### Stored data

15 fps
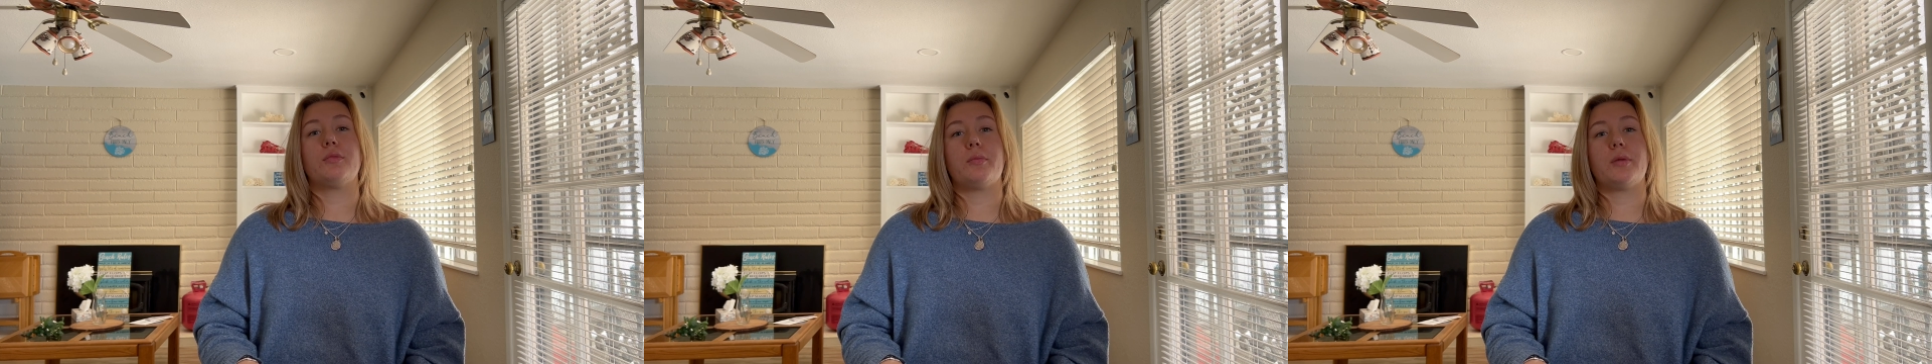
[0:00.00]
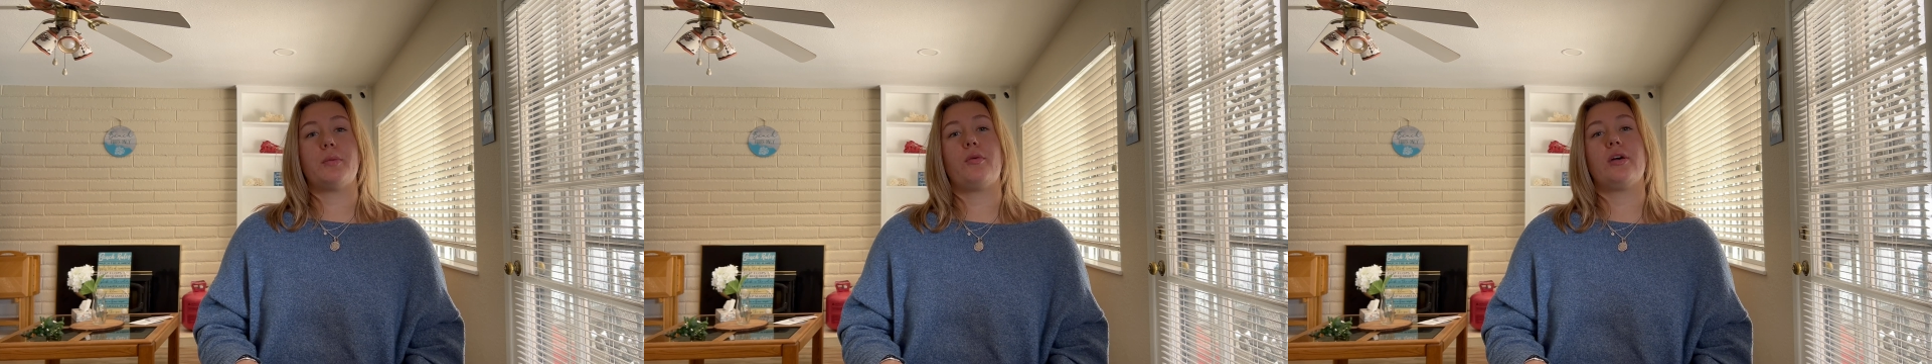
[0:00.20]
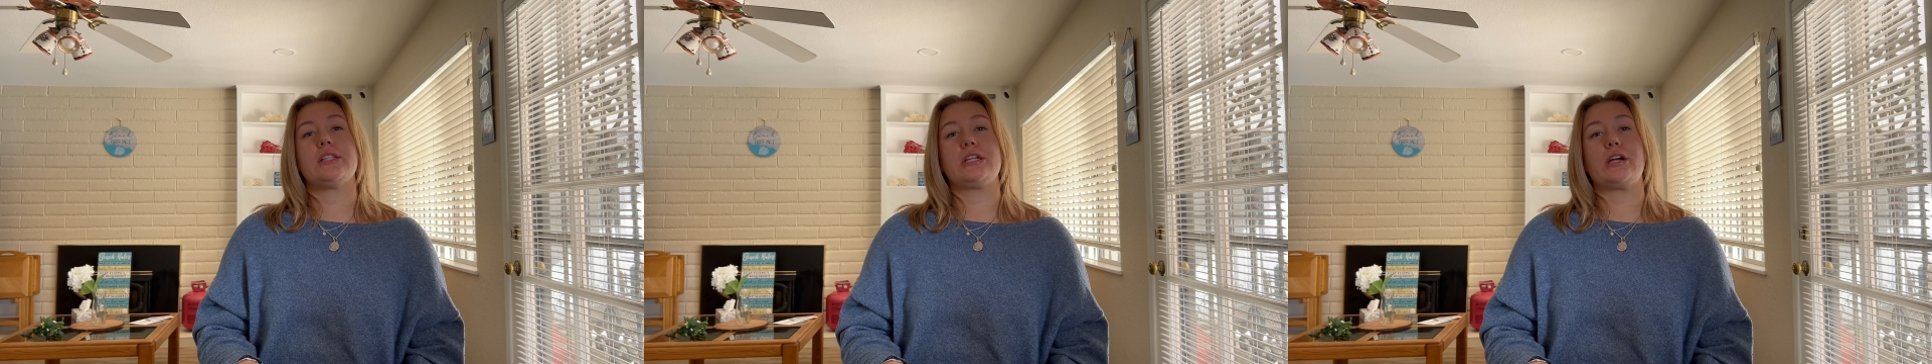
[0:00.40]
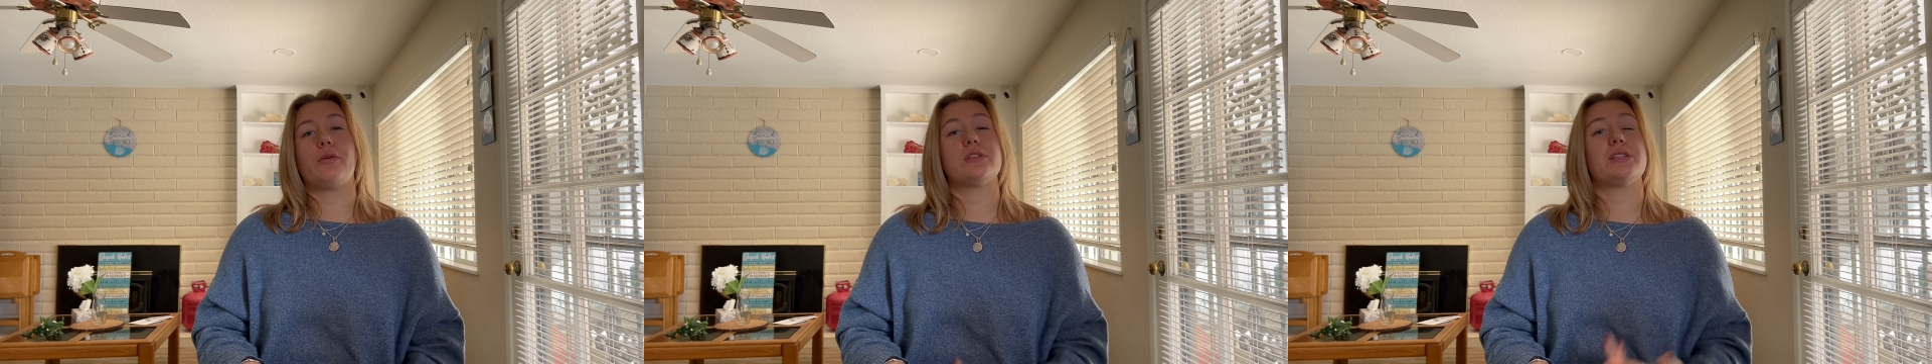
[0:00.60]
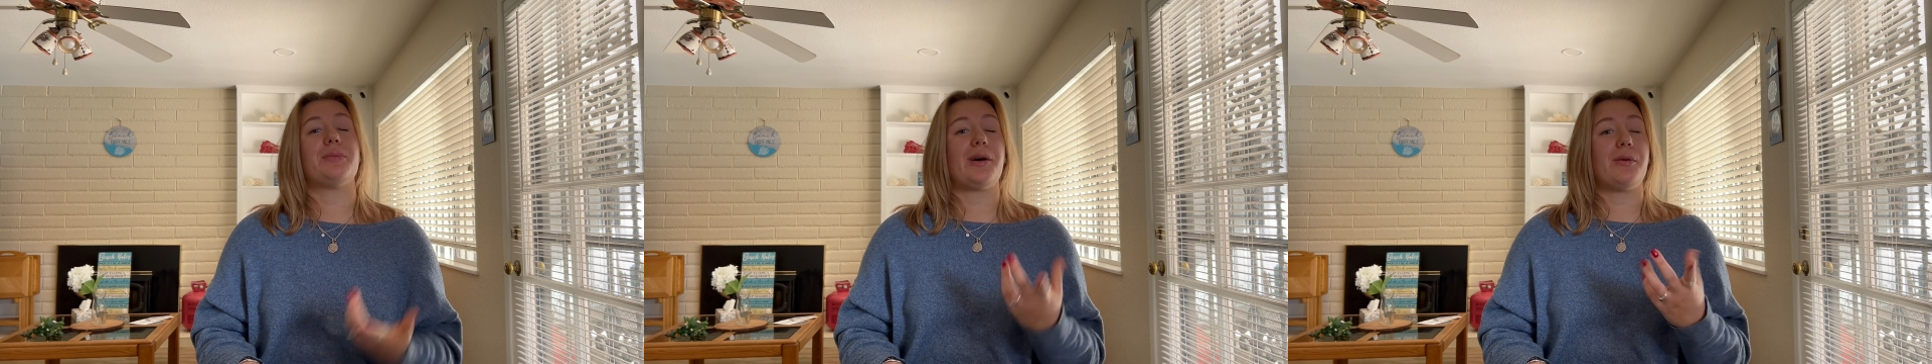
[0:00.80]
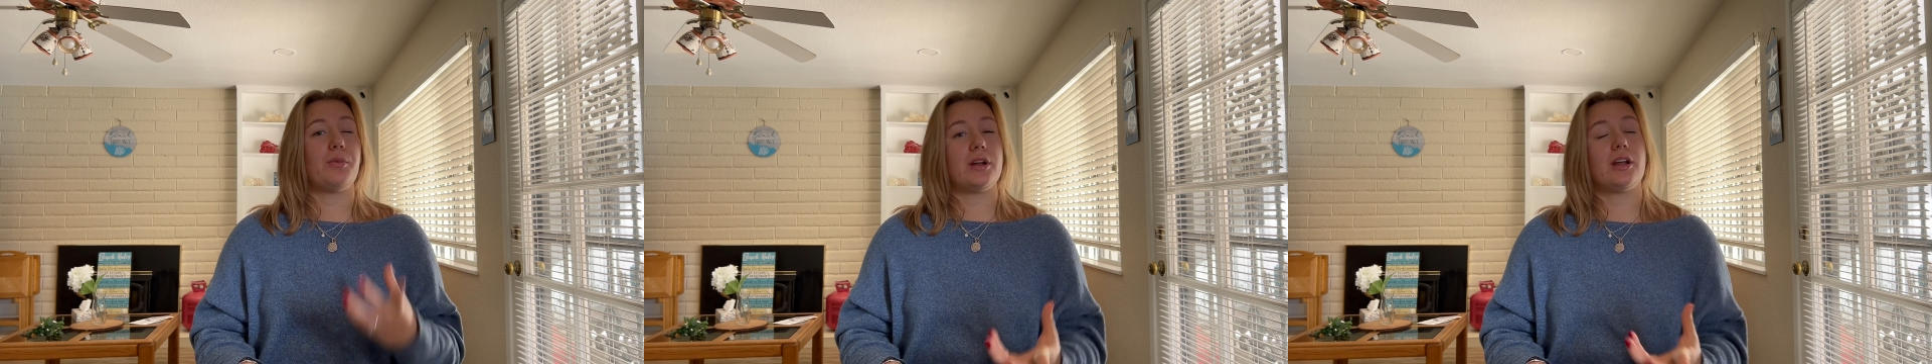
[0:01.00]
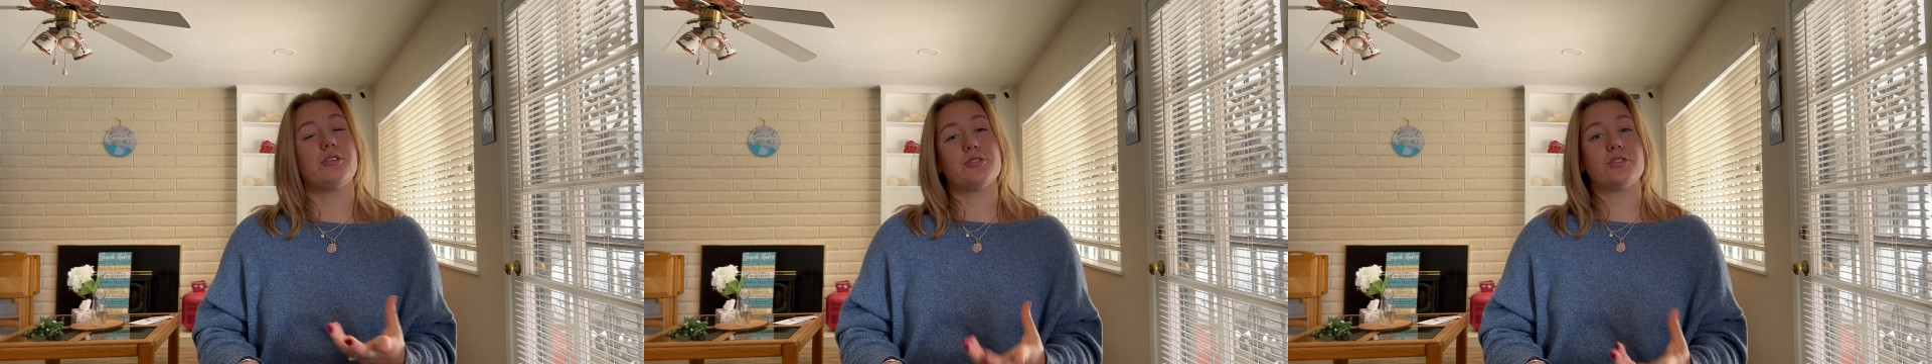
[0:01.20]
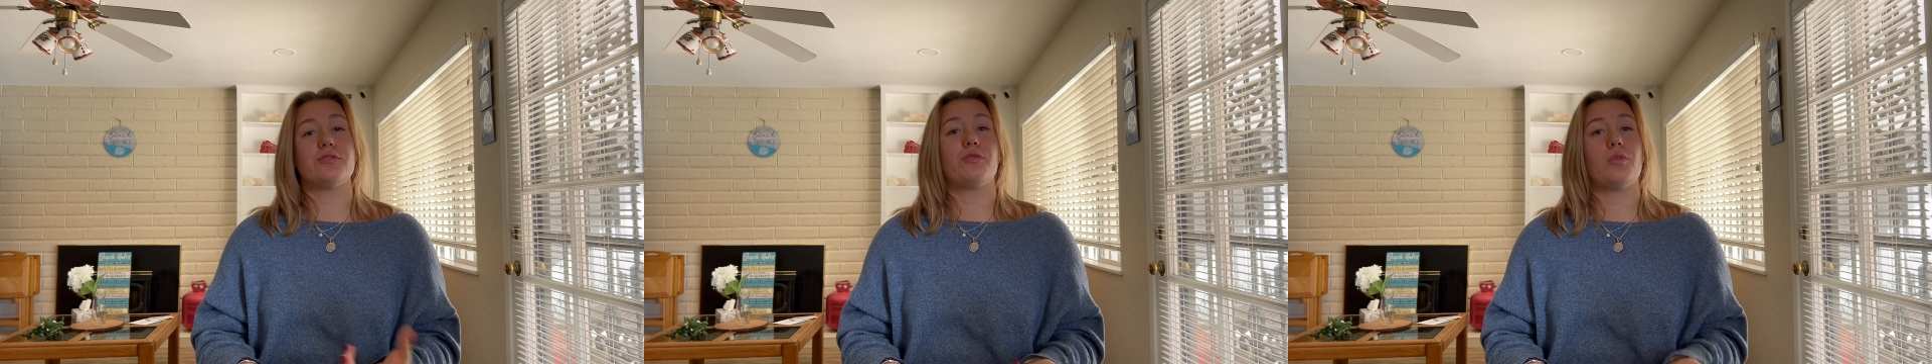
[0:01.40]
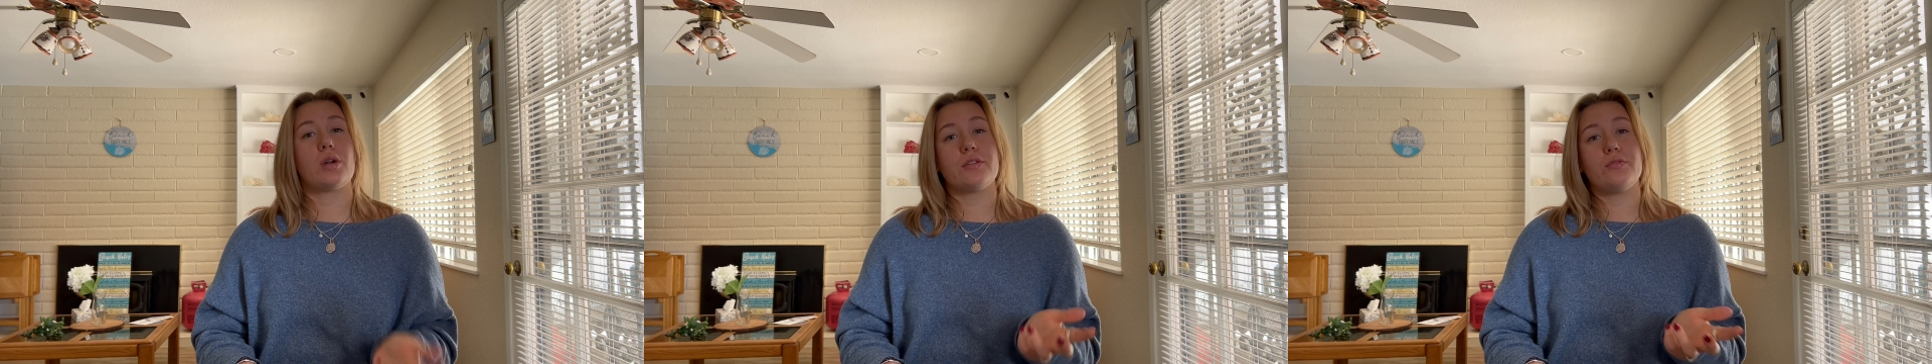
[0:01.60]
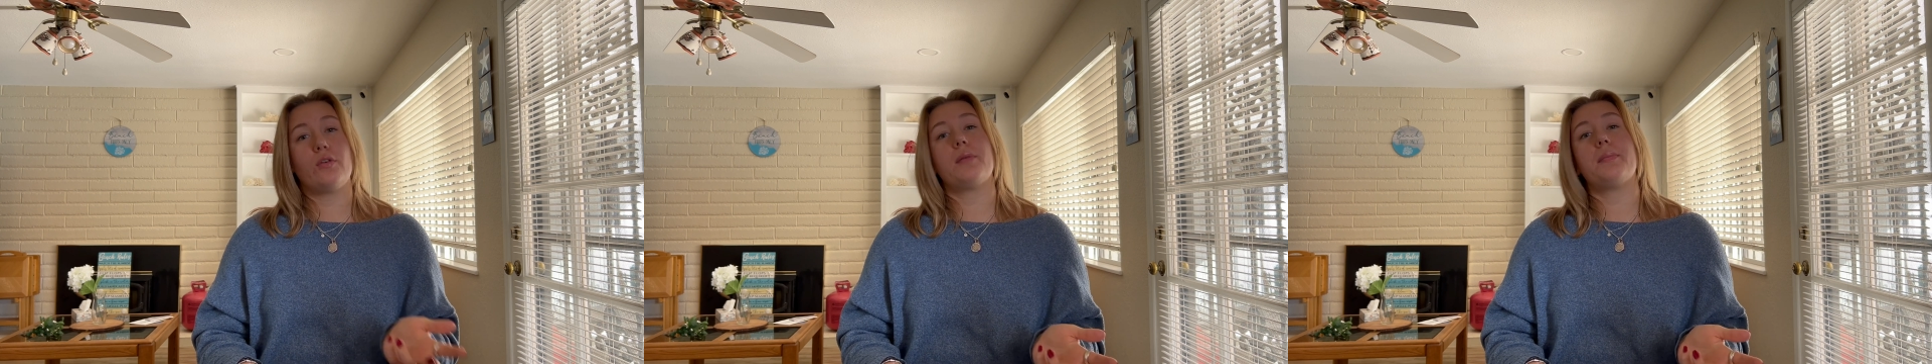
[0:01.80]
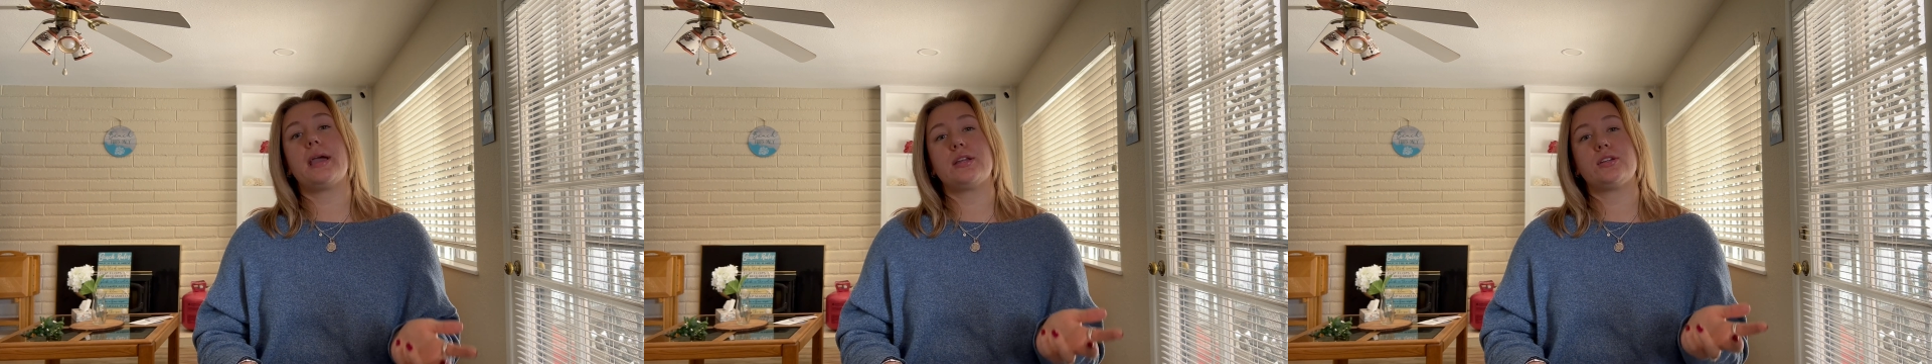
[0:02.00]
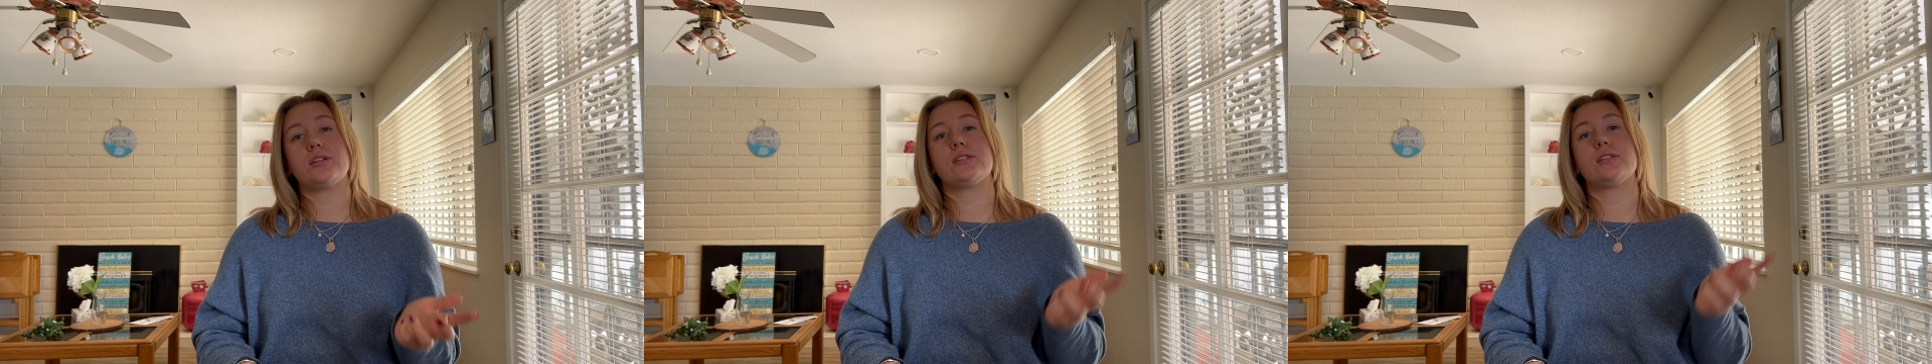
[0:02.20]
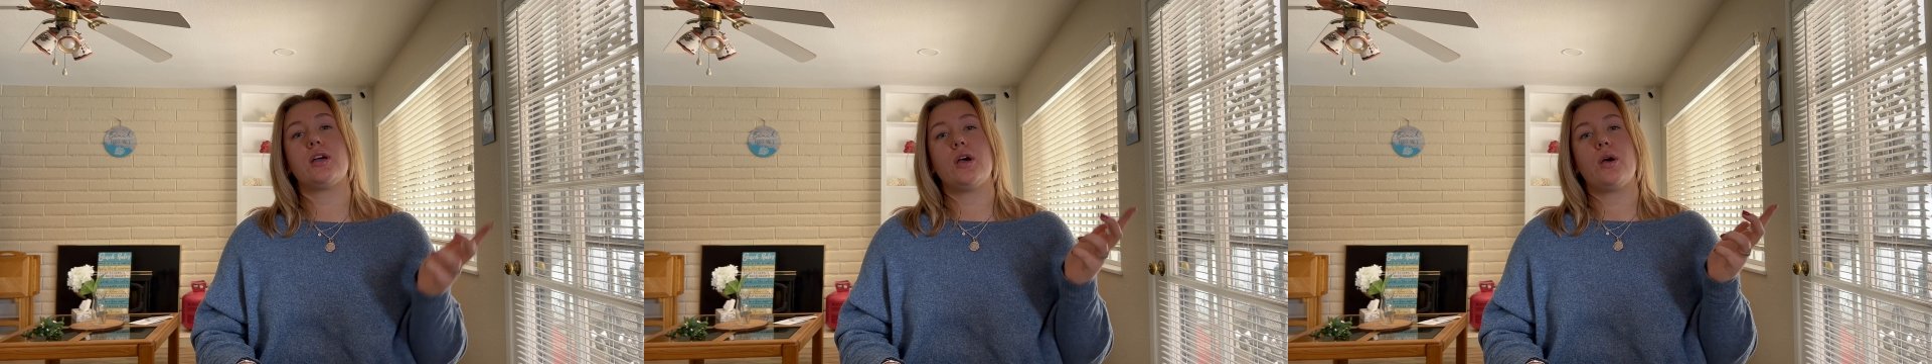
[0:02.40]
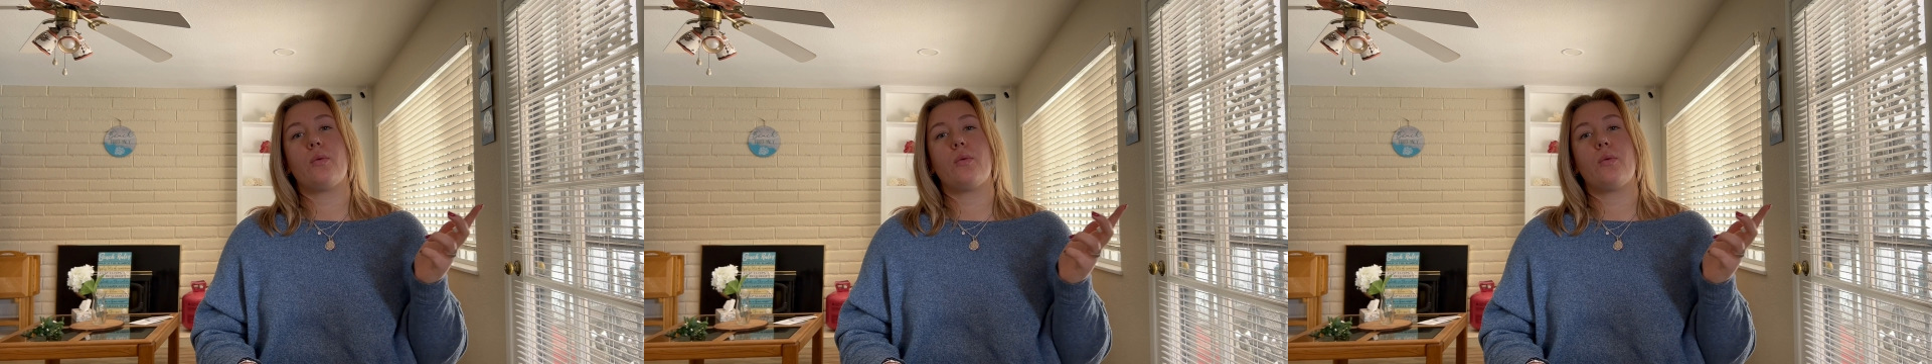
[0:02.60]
Woman at Point Zero was about 144 pages,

### Assignment
What you return must match the entries above exactly, apart from the pictures, which are left out.

### Response box
15 fps
[0:00.00]
[0:00.20]
[0:00.40]
[0:00.60]
[0:00.80]
[0:01.00]
[0:01.20]
[0:01.40]
[0:01.60]
[0:01.80]
[0:02.00]
[0:02.20]
[0:02.40]
[0:02.60]
Woman at Point Zero was about 144 pages,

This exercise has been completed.